***** Provided records

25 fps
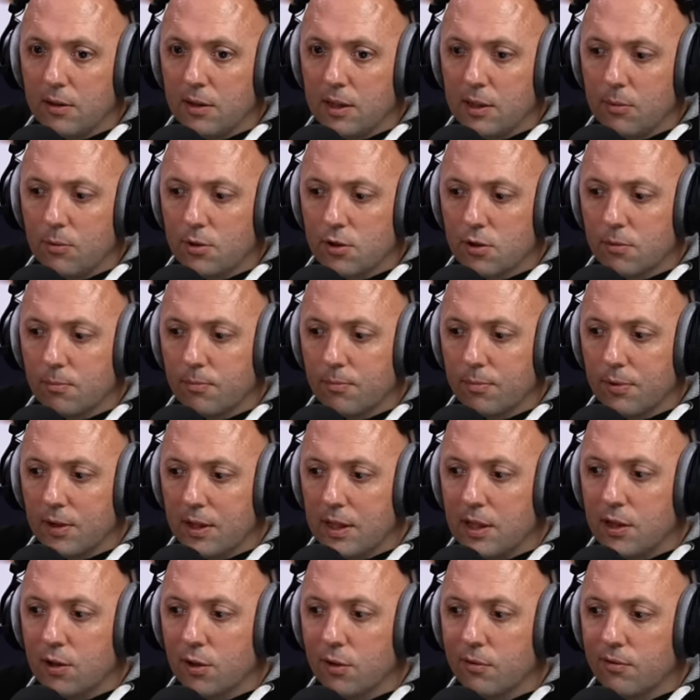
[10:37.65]
And he was
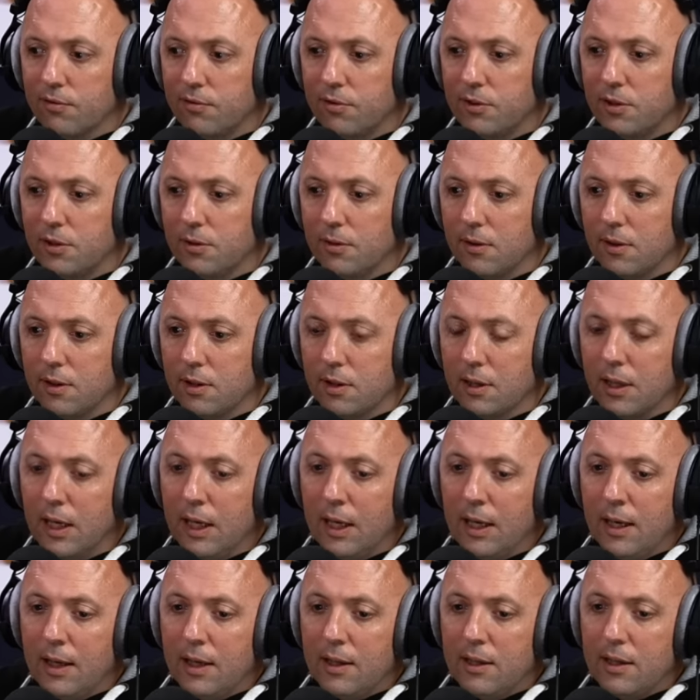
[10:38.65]
pretty confident that
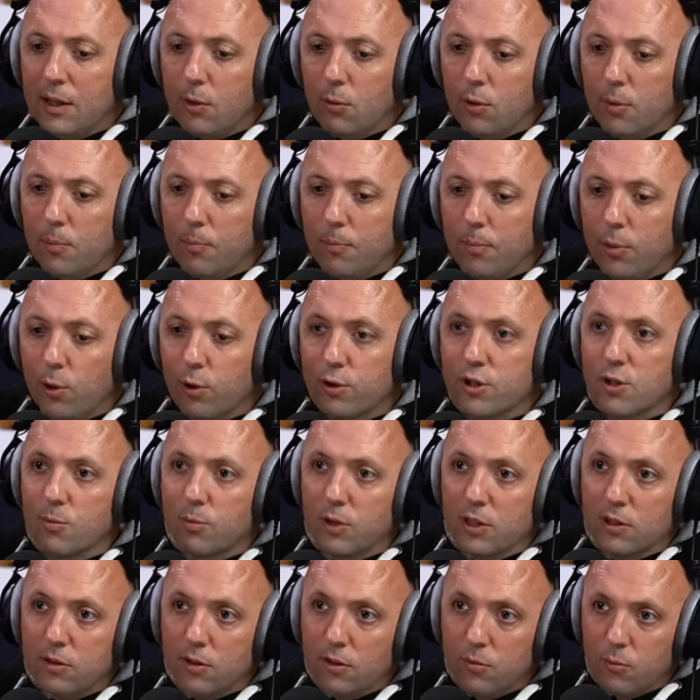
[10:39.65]
they were
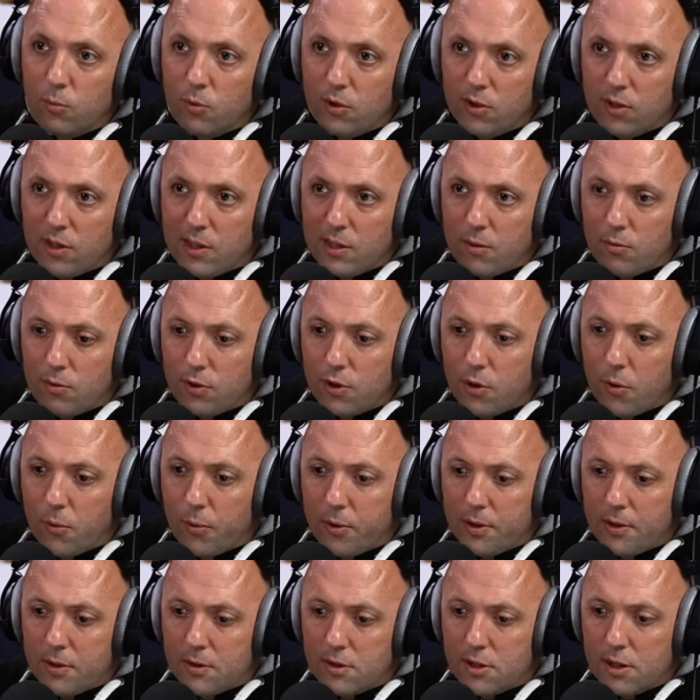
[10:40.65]
possibly done with the
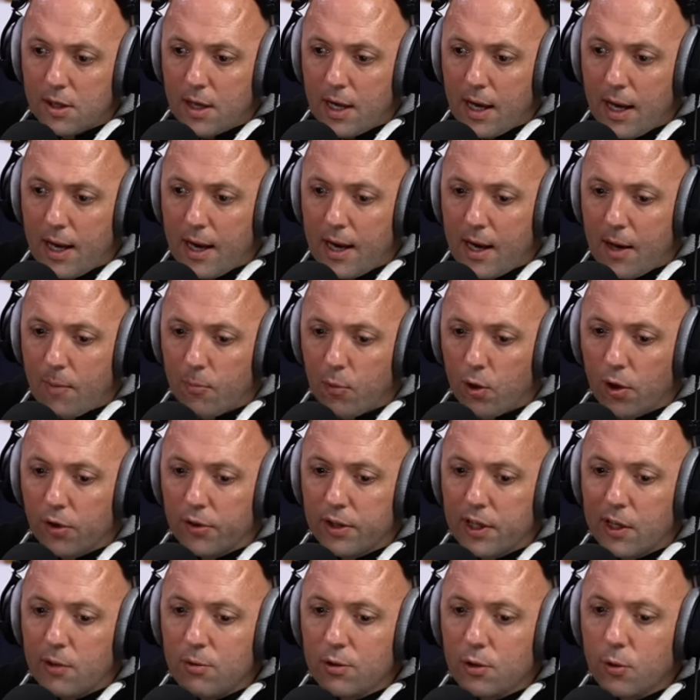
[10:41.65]
outgoings or
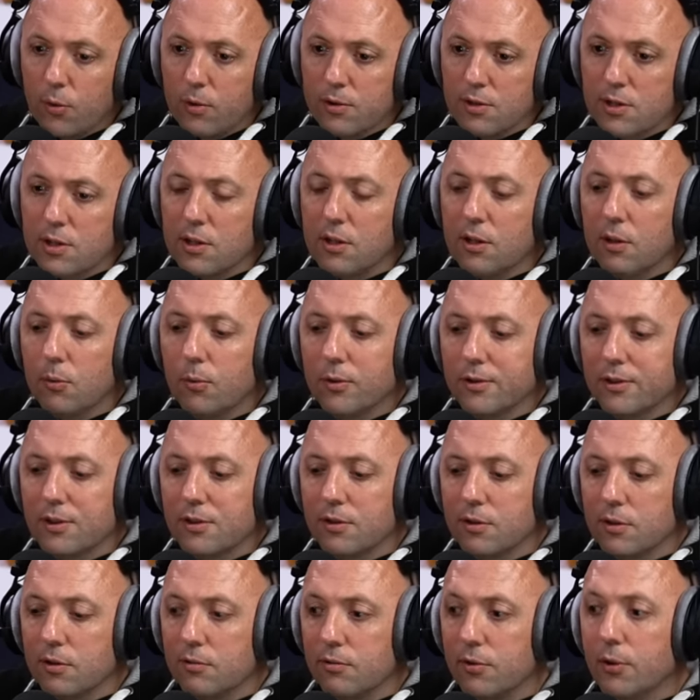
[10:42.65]
the outgoings that they
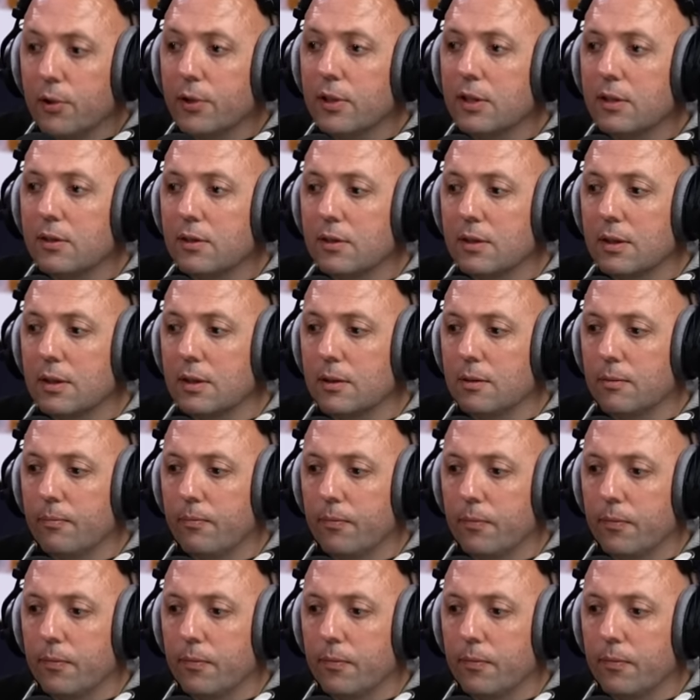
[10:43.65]
wanted to avoid, that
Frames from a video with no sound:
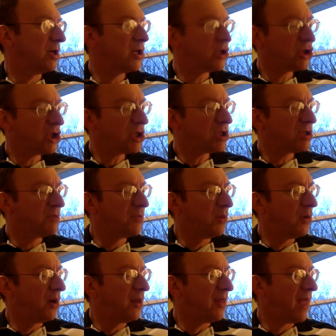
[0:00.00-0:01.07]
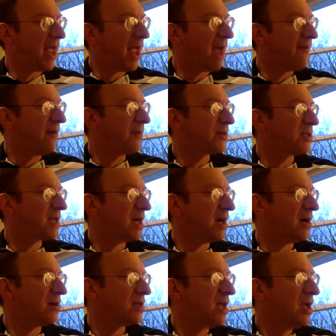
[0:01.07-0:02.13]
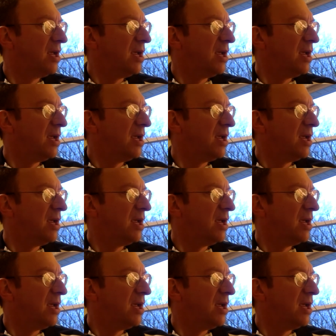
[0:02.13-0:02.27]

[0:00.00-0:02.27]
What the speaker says: It's just a boy they have upstairs.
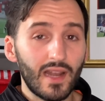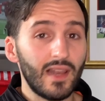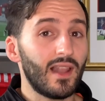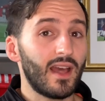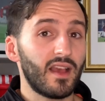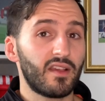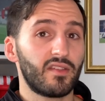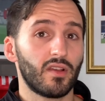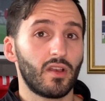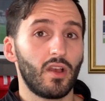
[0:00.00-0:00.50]

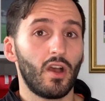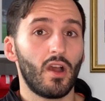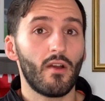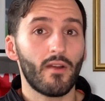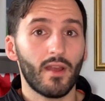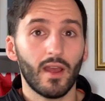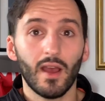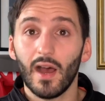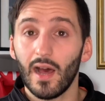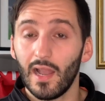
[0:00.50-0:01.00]
like
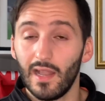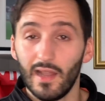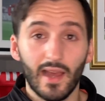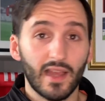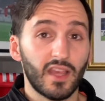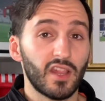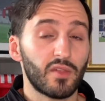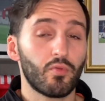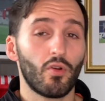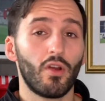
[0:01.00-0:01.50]
Zakaria, I
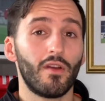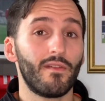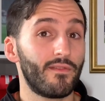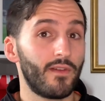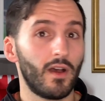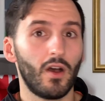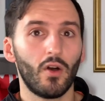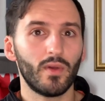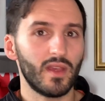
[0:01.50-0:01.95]
like his profile.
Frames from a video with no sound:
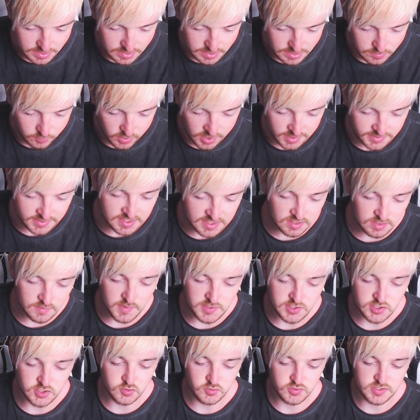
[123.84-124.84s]
We had
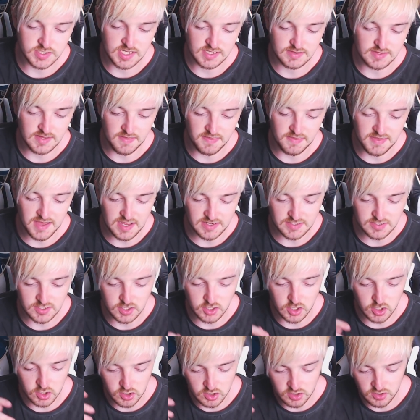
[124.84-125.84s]
Gilgamesh, who said that
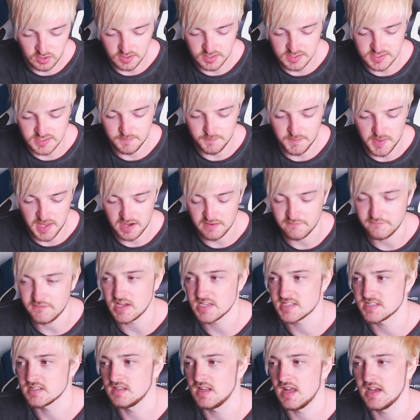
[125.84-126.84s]
girl is a better
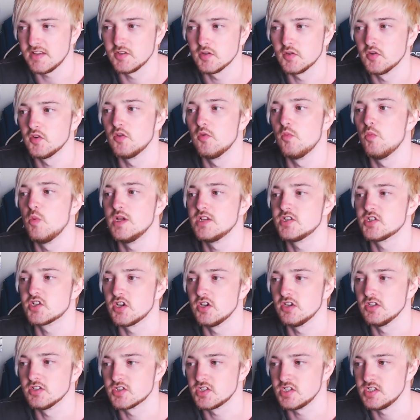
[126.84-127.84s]
vessel. I don't know which
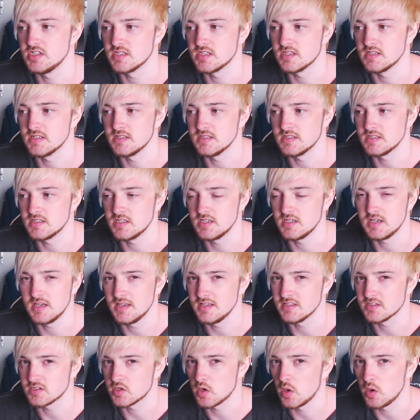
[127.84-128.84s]
girl he
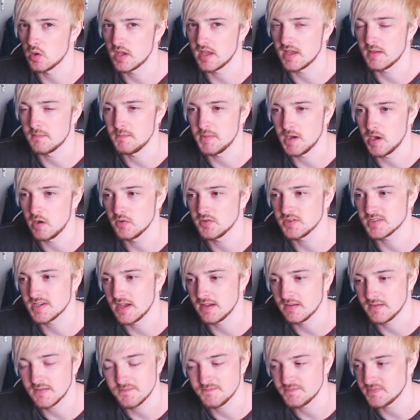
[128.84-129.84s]
is talking about.
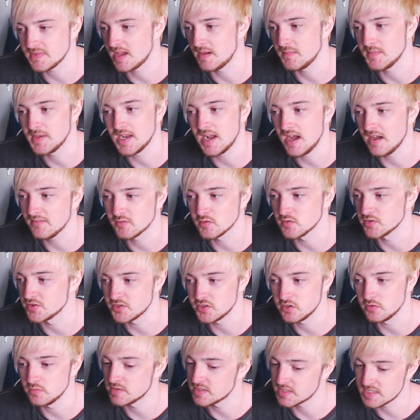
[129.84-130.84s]
I mean, I have to
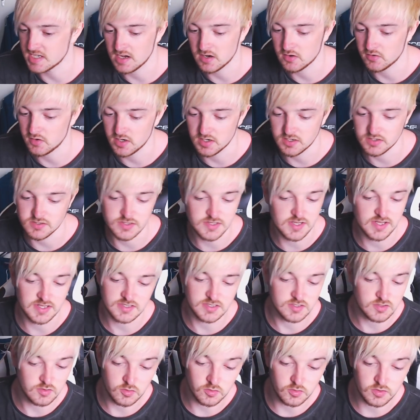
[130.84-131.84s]
assume Sakura, because that's
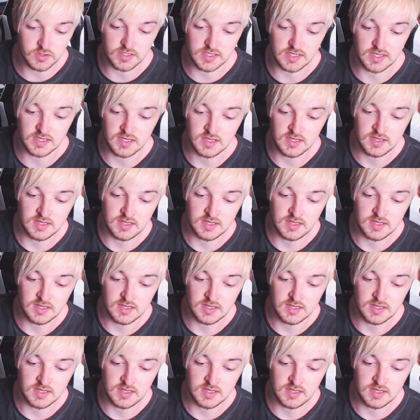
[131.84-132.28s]
the only,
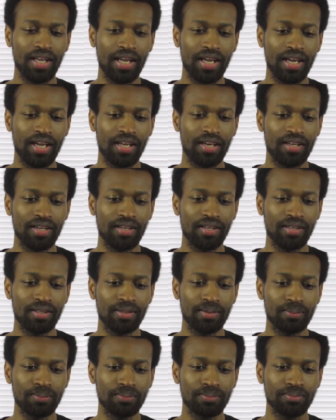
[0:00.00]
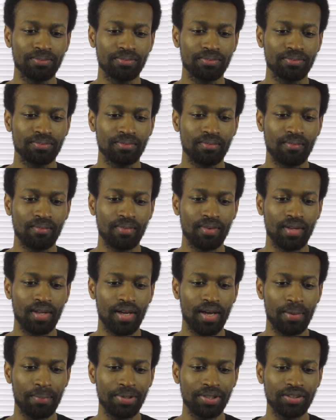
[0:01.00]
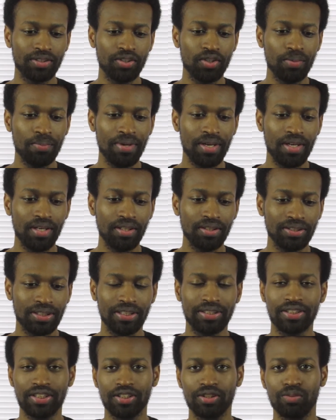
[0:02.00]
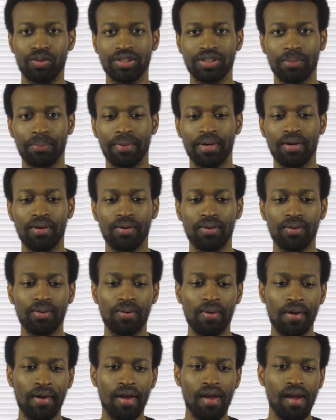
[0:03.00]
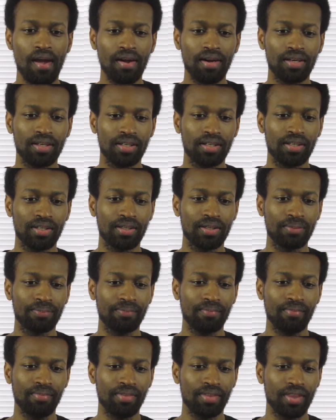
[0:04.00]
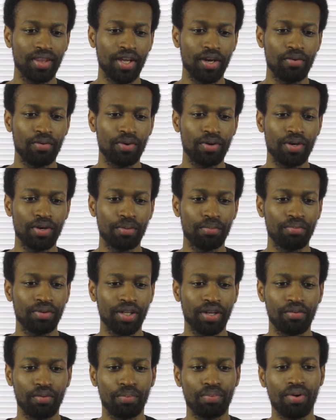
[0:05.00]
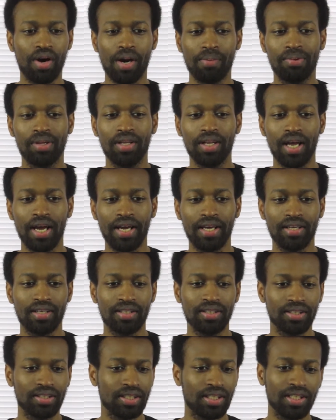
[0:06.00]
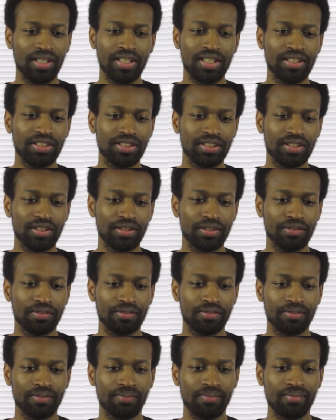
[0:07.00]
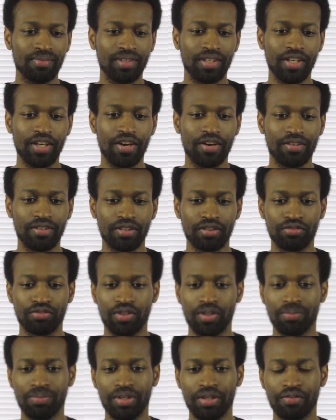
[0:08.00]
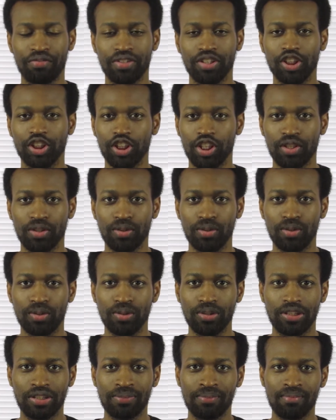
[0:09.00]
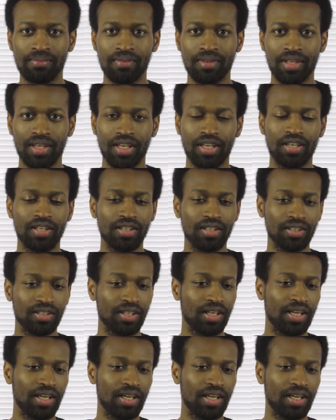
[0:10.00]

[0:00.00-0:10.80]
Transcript: And um, I'm assuming, since this was a poll, um, they were they were probably like a, a list of characters from different shows, and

**********

■ **Required work**
The full listing above, duplicated exactly and without its pictures, is the answer.

■ **Written reply**
25 fps
[10:37.65]
And he was
[10:38.65]
pretty confident that
[10:39.65]
they were
[10:40.65]
possibly done with the
[10:41.65]
outgoings or
[10:42.65]
the outgoings that they
[10:43.65]
wanted to avoid, that
Frames from a video with no sound:
[0:00.00-0:01.07]
[0:01.07-0:02.13]
[0:02.13-0:02.27]

[0:00.00-0:02.27]
What the speaker says: It's just a boy they have upstairs.
[0:00.00-0:00.50]

[0:00.50-0:01.00]
like
[0:01.00-0:01.50]
Zakaria, I
[0:01.50-0:01.95]
like his profile.
Frames from a video with no sound:
[123.84-124.84s]
We had
[124.84-125.84s]
Gilgamesh, who said that
[125.84-126.84s]
girl is a better
[126.84-127.84s]
vessel. I don't know which
[127.84-128.84s]
girl he
[128.84-129.84s]
is talking about.
[129.84-130.84s]
I mean, I have to
[130.84-131.84s]
assume Sakura, because that's
[131.84-132.28s]
the only,
[0:00.00]
[0:01.00]
[0:02.00]
[0:03.00]
[0:04.00]
[0:05.00]
[0:06.00]
[0:07.00]
[0:08.00]
[0:09.00]
[0:10.00]

[0:00.00-0:10.80]
Transcript: And um, I'm assuming, since this was a poll, um, they were they were probably like a, a list of characters from different shows, and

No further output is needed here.